Use iterators "before" the use node in HUserRecord<>.

Create a new template class IntrusiveForwardList<> that
mimicks std::forward_list<> except that all allocations
are handled externally. This is essentially the same as
boost::intrusive::slist<> but since we're not using Boost
we have to reinvent the wheel.

Use the new container to replace the HUseList and use the
iterators to "before" use nodes in HUserRecord<> to avoid
the extra pointer to the previous node which was used
exclusively for removing nodes from the list. This reduces
the size of the HUseListNode by 25%, 32B to 24B in 64-bit
compiler, 16B to 12B in 32-bit compiler.

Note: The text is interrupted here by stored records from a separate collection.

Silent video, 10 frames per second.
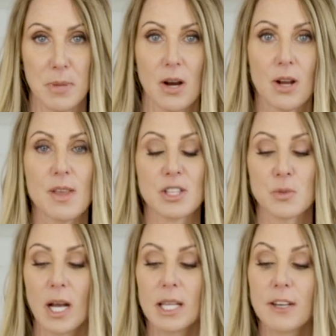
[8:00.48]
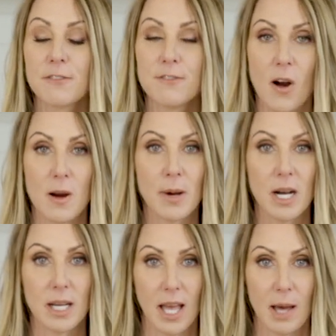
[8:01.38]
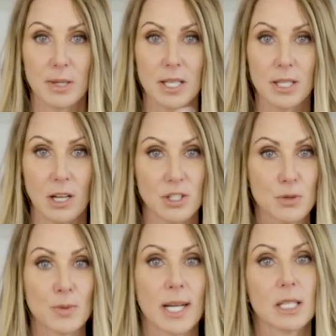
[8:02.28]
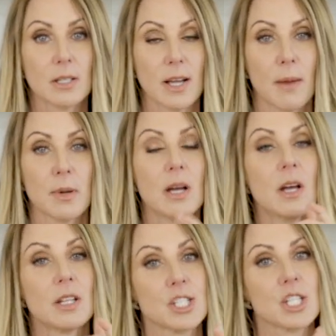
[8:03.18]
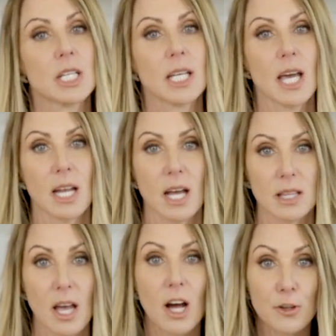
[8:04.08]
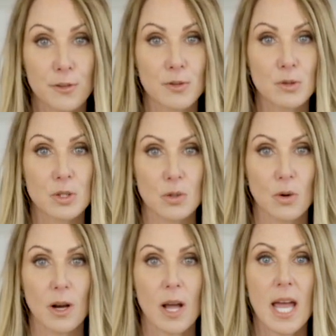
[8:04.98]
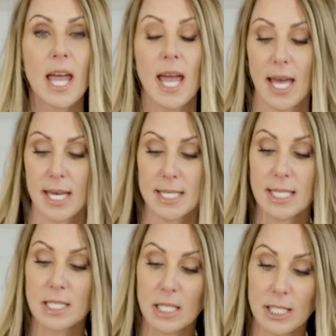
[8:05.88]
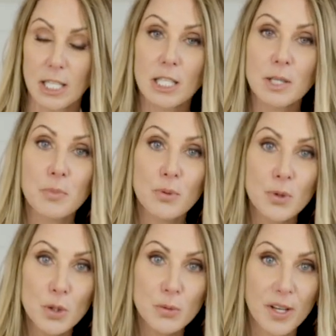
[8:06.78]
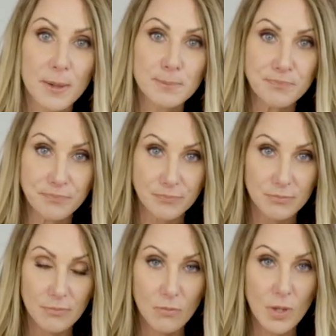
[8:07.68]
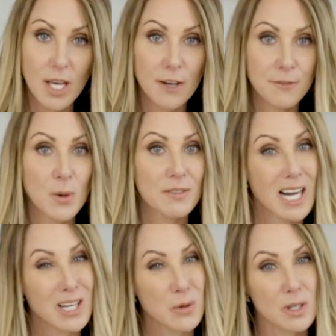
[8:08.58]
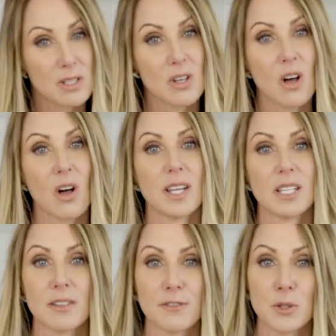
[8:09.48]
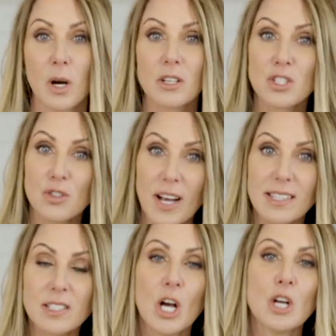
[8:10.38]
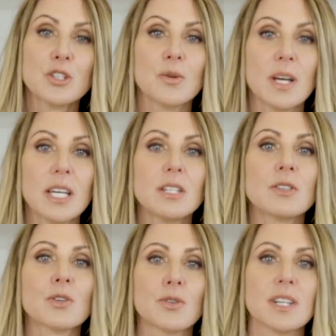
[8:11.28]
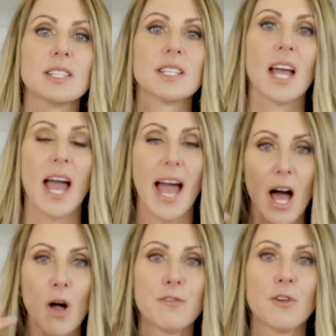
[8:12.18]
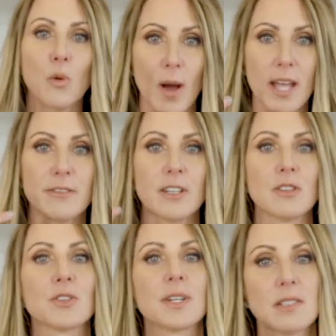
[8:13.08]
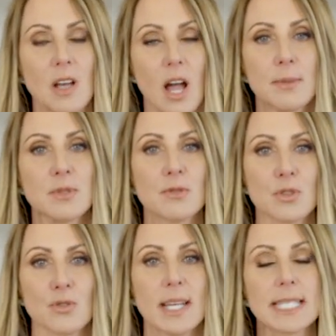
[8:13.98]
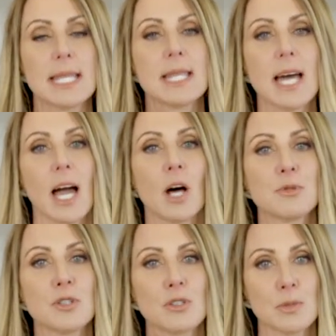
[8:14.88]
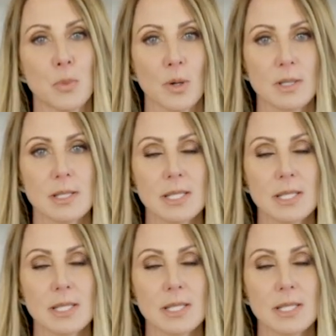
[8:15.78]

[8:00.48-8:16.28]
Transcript: barrier. That's why I like pharma GABA, not just regular GABA that you're going to get at the health food store. And it's clinically proven, if you have high cortisol and if you are stressed, to increase alpha waving during times of stress, and that helps you support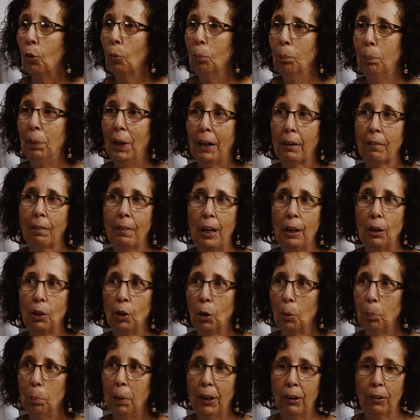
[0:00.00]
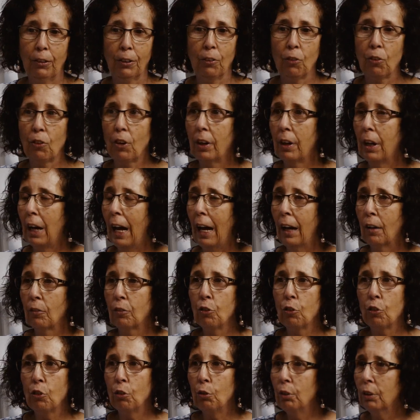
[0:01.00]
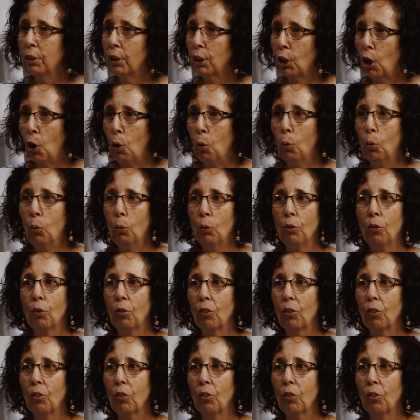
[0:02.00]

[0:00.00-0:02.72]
Back then, our parents didn't have student loans.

This translates
directly to overall memory savings for the 64-bit compiler
but due to rounding up of the arena allocations to 8B, we
do not get any improvement in the 32-bit compiler.

Compiling the Nexus 5 boot image with the 64-bit dex2oat
on host this CL reduces the memory used for compiling the
most hungry method, BatteryStats.dumpLocked(), by ~3.3MiB:

Before:
  MEM: used: 47829200, allocated: 48769120, lost: 939920
  Number of arenas allocated: 345,
  Number of allocations: 815492, avg size: 58
  ...
  UseListNode    13744640
  ...
After:
  MEM: used: 44393040, allocated: 45361248, lost: 968208
  Number of arenas allocated: 319,
  Number of allocations: 815492, avg size: 54
  ...
  UseListNode    10308480
  ...

Note that while we do not ship the 64-bit dex2oat to the
device, the JIT compilation for 64-bit processes is using
the 64-bit libart-compiler.

Bug: 28173563
Change-Id: I985eabd4816f845372d8aaa825a1489cf9569208
diff --git a/compiler/optimizing/load_store_elimination.cc b/compiler/optimizing/load_store_elimination.cc
index ac7ed86..2de4158 100644
--- a/compiler/optimizing/load_store_elimination.cc
+++ b/compiler/optimizing/load_store_elimination.cc
@@ -43,31 +43,29 @@
 
     // Visit all uses to determine if this reference can spread into the heap,
     // a method call, etc.
-    for (HUseIterator<HInstruction*> use_it(reference_->GetUses());
-         !use_it.Done();
-         use_it.Advance()) {
-      HInstruction* use = use_it.Current()->GetUser();
-      DCHECK(!use->IsNullCheck()) << "NullCheck should have been eliminated";
-      if (use->IsBoundType()) {
+    for (const HUseListNode<HInstruction*>& use : reference_->GetUses()) {
+      HInstruction* user = use.GetUser();
+      DCHECK(!user->IsNullCheck()) << "NullCheck should have been eliminated";
+      if (user->IsBoundType()) {
         // BoundType shouldn't normally be necessary for a NewInstance.
         // Just be conservative for the uncommon cases.
         is_singleton_ = false;
         is_singleton_and_not_returned_ = false;
         return;
       }
-      if (use->IsPhi() || use->IsSelect() || use->IsInvoke() ||
-          (use->IsInstanceFieldSet() && (reference_ == use->InputAt(1))) ||
-          (use->IsUnresolvedInstanceFieldSet() && (reference_ == use->InputAt(1))) ||
-          (use->IsStaticFieldSet() && (reference_ == use->InputAt(1))) ||
-          (use->IsUnresolvedStaticFieldSet() && (reference_ == use->InputAt(0))) ||
-          (use->IsArraySet() && (reference_ == use->InputAt(2)))) {
+      if (user->IsPhi() || user->IsSelect() || user->IsInvoke() ||
+          (user->IsInstanceFieldSet() && (reference_ == user->InputAt(1))) ||
+          (user->IsUnresolvedInstanceFieldSet() && (reference_ == user->InputAt(1))) ||
+          (user->IsStaticFieldSet() && (reference_ == user->InputAt(1))) ||
+          (user->IsUnresolvedStaticFieldSet() && (reference_ == user->InputAt(0))) ||
+          (user->IsArraySet() && (reference_ == user->InputAt(2)))) {
         // reference_ is merged to HPhi/HSelect, passed to a callee, or stored to heap.
         // reference_ isn't the only name that can refer to its value anymore.
         is_singleton_ = false;
         is_singleton_and_not_returned_ = false;
         return;
       }
-      if (use->IsReturn()) {
+      if (user->IsReturn()) {
         is_singleton_and_not_returned_ = false;
       }
     }